Mon Amie

Martin Bouffard

Laissez-moi vous parler de mon amie.

Nous nous connaissons depuis très longtemps. Sans vous dévoiler mon âge, disons que notre amitié date presque de ma naissance. Nous avons grandi ensemble tous les deux. Ce n’est pas ma soeur, mais c’est tout comme.

Dès mon enfance, je n’avais pas beaucoup de camarades car étant de nature jalouse, mon amie prenait beaucoup de place dans ma vie. Je n’avais rien contre cette situation car je l’aimais tellement. Nous allions au parc ensemble. Nous revenions de l’école main dans la main pour ensuite jouer dans ma chambre. Nous écoutions de la musique ou des films et nous avions les mêmes goûts. Nous allions même passer quelques jours en voyage ou au chalet à l’occasion.

Vous allez dire : « Si tu aimais tant ton amie, pourquoi n’est-elle pas devenue ta ‘’blonde’’, comme on dit? ». Disons que la tentation était forte, mais je ne l’aimais pas assez pour faire toute ma vie avec elle. Je dirais même que lorsque celle qui est devenue mon épouse est rentrée dans ma vie, j’ai délaissé peu à peu mon amie. J’ai eu beau lui expliquer mais je ne crois pas qu’elle ait compris. Elle que j’aimais tant à l’époque devenait à présent synonyme de tristesse. Je dirais même que plus je vieillis et plus je prends mes distances avec elle. Quelquefois, à mon grand désarroi, elle vient même me réveiller en pleine nuit. Je regarde alors mon épouse qui dort près de moi et supplie mon amie de s’en aller.
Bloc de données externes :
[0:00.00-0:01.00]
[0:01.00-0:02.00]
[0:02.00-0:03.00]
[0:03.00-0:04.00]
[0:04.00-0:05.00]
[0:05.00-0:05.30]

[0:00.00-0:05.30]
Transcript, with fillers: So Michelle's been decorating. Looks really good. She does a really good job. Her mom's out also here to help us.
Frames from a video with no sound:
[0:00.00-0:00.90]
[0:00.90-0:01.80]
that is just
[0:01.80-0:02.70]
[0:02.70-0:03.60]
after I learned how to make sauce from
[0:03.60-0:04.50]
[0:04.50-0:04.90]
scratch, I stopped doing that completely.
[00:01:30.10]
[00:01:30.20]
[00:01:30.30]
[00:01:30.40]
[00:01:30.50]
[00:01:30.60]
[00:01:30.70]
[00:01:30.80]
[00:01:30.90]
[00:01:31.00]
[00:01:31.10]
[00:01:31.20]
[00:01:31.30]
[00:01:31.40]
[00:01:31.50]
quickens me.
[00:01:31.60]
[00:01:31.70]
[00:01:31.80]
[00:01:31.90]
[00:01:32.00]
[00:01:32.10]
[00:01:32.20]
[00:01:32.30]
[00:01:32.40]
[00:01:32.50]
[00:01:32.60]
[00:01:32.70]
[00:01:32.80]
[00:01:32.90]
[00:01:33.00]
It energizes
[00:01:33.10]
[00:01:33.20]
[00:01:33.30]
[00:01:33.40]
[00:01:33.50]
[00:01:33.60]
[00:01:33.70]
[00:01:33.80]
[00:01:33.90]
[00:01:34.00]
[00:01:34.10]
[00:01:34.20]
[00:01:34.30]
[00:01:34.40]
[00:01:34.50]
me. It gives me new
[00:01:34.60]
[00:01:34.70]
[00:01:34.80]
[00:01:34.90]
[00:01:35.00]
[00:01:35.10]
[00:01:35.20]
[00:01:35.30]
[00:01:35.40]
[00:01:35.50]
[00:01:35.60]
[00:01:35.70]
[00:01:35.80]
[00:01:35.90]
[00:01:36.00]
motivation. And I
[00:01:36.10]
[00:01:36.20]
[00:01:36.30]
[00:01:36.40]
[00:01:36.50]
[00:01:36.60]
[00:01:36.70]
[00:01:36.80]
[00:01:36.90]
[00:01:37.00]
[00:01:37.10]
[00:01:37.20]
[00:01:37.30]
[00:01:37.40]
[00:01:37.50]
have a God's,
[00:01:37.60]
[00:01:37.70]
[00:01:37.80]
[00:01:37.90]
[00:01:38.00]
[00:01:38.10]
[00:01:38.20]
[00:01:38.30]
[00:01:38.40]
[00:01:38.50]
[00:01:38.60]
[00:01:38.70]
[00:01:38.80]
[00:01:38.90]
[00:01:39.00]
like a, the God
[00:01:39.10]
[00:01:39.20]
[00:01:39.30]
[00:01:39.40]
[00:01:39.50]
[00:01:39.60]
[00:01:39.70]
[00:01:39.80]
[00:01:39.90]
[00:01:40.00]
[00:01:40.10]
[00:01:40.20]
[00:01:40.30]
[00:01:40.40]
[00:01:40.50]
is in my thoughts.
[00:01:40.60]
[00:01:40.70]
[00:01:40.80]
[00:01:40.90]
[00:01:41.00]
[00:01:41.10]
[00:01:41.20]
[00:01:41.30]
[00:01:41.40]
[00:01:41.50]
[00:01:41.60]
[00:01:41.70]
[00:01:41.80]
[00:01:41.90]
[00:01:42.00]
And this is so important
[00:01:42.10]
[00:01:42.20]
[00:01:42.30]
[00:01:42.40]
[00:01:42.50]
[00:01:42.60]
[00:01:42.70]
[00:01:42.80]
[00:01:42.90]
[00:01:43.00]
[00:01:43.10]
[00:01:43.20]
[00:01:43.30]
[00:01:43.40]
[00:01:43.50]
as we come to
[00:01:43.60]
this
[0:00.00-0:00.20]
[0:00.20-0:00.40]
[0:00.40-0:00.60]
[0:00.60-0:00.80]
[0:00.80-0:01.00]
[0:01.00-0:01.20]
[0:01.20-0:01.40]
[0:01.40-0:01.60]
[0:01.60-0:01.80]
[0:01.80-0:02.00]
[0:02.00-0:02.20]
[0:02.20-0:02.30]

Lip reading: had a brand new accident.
La goutte qui a fait déborder le vase est quand on m’a dit que la rumeur courait qu’elle serait responsable de la mort de certaines personnes. Je n’ose le croire. Elle n’irait pas jusque-là. Elle est si gentille. Depuis ce temps, je demeure sur mes gardes et j’essaie de m’entourer le plus possible des gens que j’aime mais ce n’est pas toujours évident. Après toutes ces années, elle possède une grande emprise sur moi. Mon seul souhait toutefois est que quand viendra l’heure de ma mort, elle ne sera pas présente. Pourquoi me direz-vous? Parce que mon amie a un nom. Elle s’appelle LA SOLITUDE.